La cour tire les conséquences civiles du manquement de l’employeur en annulant le licenciement pour inaptitude. Elle pose le principe que « lorsque l’inaptitude du salarié est la conséquence directe des agissements de harcèlement moral, l’employeur ne peut s’en prévaloir pour rompre le contrat de travail ». L’arrêt établit un lien de causalité direct entre les agissements et l’état dépressif à l’origine de l’inaptitude, précisant que celle-ci « a pour seule origine son état dépressif réactionnel aux agissements de harcèlement moral ». L’avis d’inaptitude, bien que ne mentionnant pas le harcèlement, est interprété comme confirmant cette causalité puisqu’il préconise un éloignement du secteur où œuvrait l’auteur des faits.

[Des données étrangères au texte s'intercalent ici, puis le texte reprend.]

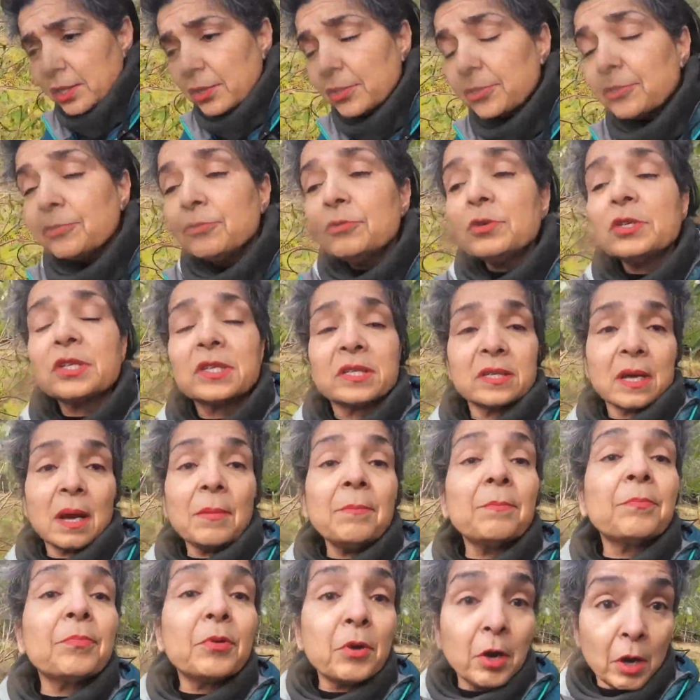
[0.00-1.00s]
through
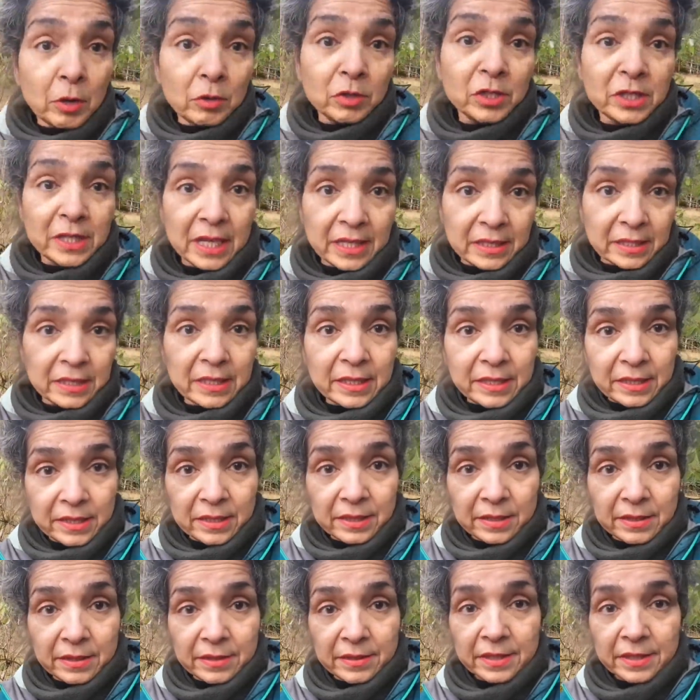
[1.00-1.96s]
some processes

La nullité du licenciement prononcée ici produit des effets rétroactifs. Elle replace les parties dans la situation antérieure à la rupture, justifiant l’allocation de dommages-intérêts importants pour réparer le préjudice lié à la perte injustifiée de l’emploi. Cette solution prive l’employeur fautif du bénéfice d’une cause de licenciement objectivement établie. Elle sanctionne ainsi l’utilisation par l’employeur d’une inaptitude dont il est, par sa carence, à l’origine. La portée de l’arrêt est significative. Il rappelle avec force que l’inaptitude, si elle ouvre généralement un droit à licenciement, ne constitue pas une cause réelle et sérieuse lorsque l’employeur a manqué à ses obligations fondamentales en étant à l’origine des faits générateurs de cette inaptitude.

Source : Cour de cassation – Base Open Data « Judilibre » & « Légifrance ».